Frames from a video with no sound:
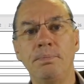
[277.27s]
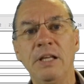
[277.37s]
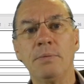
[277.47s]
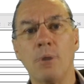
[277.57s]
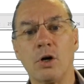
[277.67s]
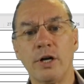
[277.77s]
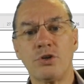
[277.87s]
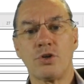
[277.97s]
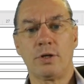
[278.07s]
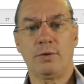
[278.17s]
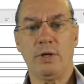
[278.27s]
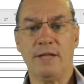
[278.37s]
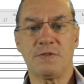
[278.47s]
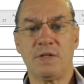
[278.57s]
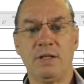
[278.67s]
mid-March,
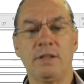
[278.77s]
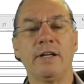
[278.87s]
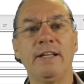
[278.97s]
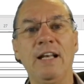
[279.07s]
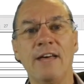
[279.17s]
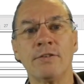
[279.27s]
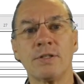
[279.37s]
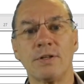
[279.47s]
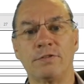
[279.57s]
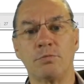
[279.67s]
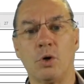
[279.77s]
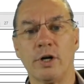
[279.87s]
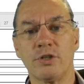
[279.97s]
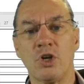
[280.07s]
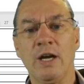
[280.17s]
let's say the 11th of
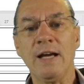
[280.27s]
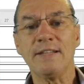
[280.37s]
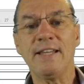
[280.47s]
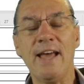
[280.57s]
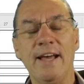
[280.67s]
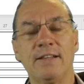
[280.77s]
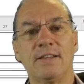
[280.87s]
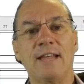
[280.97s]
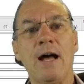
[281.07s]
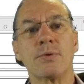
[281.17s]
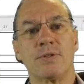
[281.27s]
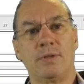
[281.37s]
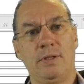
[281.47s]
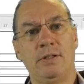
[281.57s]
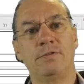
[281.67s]
March, they had
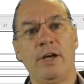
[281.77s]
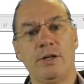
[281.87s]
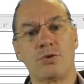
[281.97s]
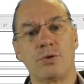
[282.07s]
1,000.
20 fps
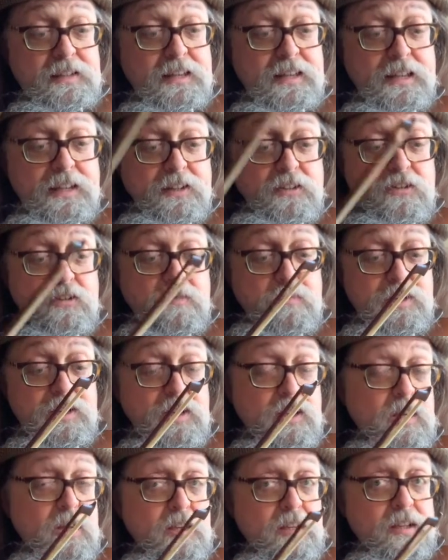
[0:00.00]
instrument,
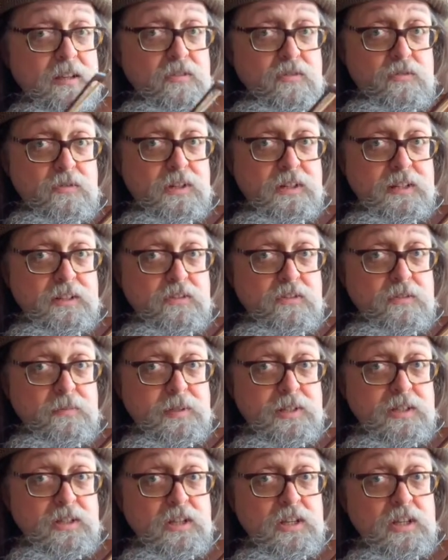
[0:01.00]
stringed
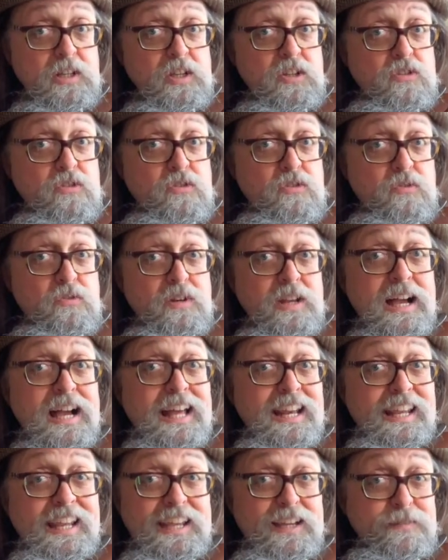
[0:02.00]
instrument, do
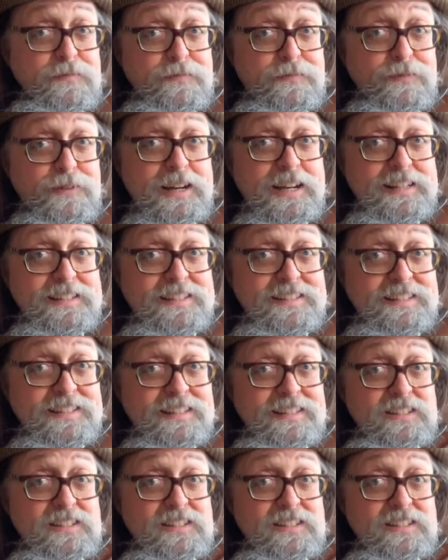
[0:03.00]
not have frets.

···

Task objective –
Give all the lines above again, character for character, without pictures.

Task result –
Frames from a video with no sound:
[277.27s]
[277.37s]
[277.47s]
[277.57s]
[277.67s]
[277.77s]
[277.87s]
[277.97s]
[278.07s]
[278.17s]
[278.27s]
[278.37s]
[278.47s]
[278.57s]
[278.67s]
mid-March,
[278.77s]
[278.87s]
[278.97s]
[279.07s]
[279.17s]
[279.27s]
[279.37s]
[279.47s]
[279.57s]
[279.67s]
[279.77s]
[279.87s]
[279.97s]
[280.07s]
[280.17s]
let's say the 11th of
[280.27s]
[280.37s]
[280.47s]
[280.57s]
[280.67s]
[280.77s]
[280.87s]
[280.97s]
[281.07s]
[281.17s]
[281.27s]
[281.37s]
[281.47s]
[281.57s]
[281.67s]
March, they had
[281.77s]
[281.87s]
[281.97s]
[282.07s]
1,000.
20 fps
[0:00.00]
instrument,
[0:01.00]
stringed
[0:02.00]
instrument, do
[0:03.00]
not have frets.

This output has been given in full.